• _TASK GOAL_
Below are the records; retype them exactly and omit each picture.

-=-=-

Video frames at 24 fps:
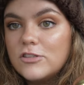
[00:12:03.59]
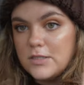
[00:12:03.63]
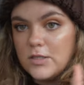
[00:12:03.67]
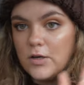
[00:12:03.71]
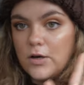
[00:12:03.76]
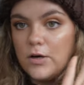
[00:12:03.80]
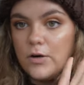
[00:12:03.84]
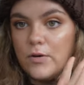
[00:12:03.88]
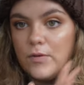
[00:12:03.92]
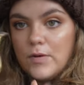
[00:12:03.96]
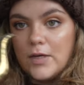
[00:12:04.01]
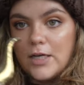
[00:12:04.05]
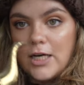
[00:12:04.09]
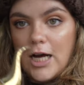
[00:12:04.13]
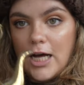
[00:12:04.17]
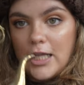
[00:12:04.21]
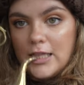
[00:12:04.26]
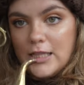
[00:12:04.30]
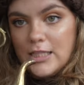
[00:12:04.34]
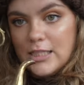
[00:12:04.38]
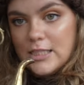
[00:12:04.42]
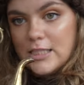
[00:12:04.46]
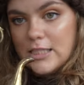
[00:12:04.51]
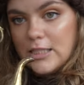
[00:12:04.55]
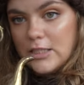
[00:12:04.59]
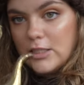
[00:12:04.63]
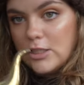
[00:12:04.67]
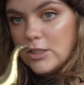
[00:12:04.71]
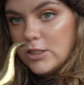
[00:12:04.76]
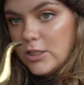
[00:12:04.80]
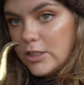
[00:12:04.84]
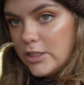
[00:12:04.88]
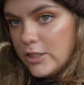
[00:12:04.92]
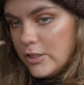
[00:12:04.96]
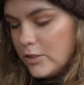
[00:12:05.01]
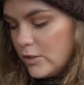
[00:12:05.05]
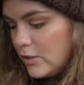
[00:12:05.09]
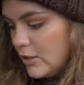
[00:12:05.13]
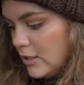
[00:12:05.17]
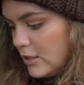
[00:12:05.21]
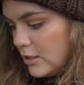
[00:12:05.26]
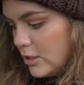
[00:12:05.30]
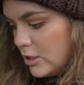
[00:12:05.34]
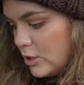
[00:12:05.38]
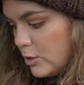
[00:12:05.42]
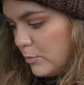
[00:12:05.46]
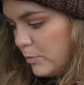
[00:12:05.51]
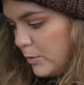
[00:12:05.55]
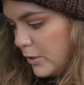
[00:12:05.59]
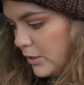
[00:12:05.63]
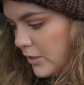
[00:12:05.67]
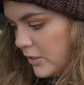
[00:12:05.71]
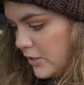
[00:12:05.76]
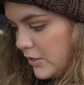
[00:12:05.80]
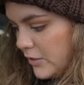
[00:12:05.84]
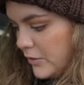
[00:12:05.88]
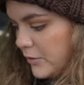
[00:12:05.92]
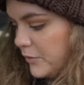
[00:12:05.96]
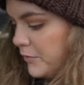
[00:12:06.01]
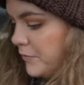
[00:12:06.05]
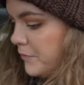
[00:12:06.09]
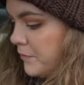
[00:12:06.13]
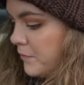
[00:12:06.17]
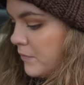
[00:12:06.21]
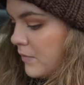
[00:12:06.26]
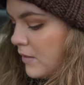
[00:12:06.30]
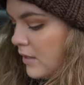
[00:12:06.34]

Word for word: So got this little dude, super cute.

-=-=-

• _SOLUTION TO THE PROBLEM_
Video frames at 24 fps:
[00:12:03.59]
[00:12:03.63]
[00:12:03.67]
[00:12:03.71]
[00:12:03.76]
[00:12:03.80]
[00:12:03.84]
[00:12:03.88]
[00:12:03.92]
[00:12:03.96]
[00:12:04.01]
[00:12:04.05]
[00:12:04.09]
[00:12:04.13]
[00:12:04.17]
[00:12:04.21]
[00:12:04.26]
[00:12:04.30]
[00:12:04.34]
[00:12:04.38]
[00:12:04.42]
[00:12:04.46]
[00:12:04.51]
[00:12:04.55]
[00:12:04.59]
[00:12:04.63]
[00:12:04.67]
[00:12:04.71]
[00:12:04.76]
[00:12:04.80]
[00:12:04.84]
[00:12:04.88]
[00:12:04.92]
[00:12:04.96]
[00:12:05.01]
[00:12:05.05]
[00:12:05.09]
[00:12:05.13]
[00:12:05.17]
[00:12:05.21]
[00:12:05.26]
[00:12:05.30]
[00:12:05.34]
[00:12:05.38]
[00:12:05.42]
[00:12:05.46]
[00:12:05.51]
[00:12:05.55]
[00:12:05.59]
[00:12:05.63]
[00:12:05.67]
[00:12:05.71]
[00:12:05.76]
[00:12:05.80]
[00:12:05.84]
[00:12:05.88]
[00:12:05.92]
[00:12:05.96]
[00:12:06.01]
[00:12:06.05]
[00:12:06.09]
[00:12:06.13]
[00:12:06.17]
[00:12:06.21]
[00:12:06.26]
[00:12:06.30]
[00:12:06.34]

Word for word: So got this little dude, super cute.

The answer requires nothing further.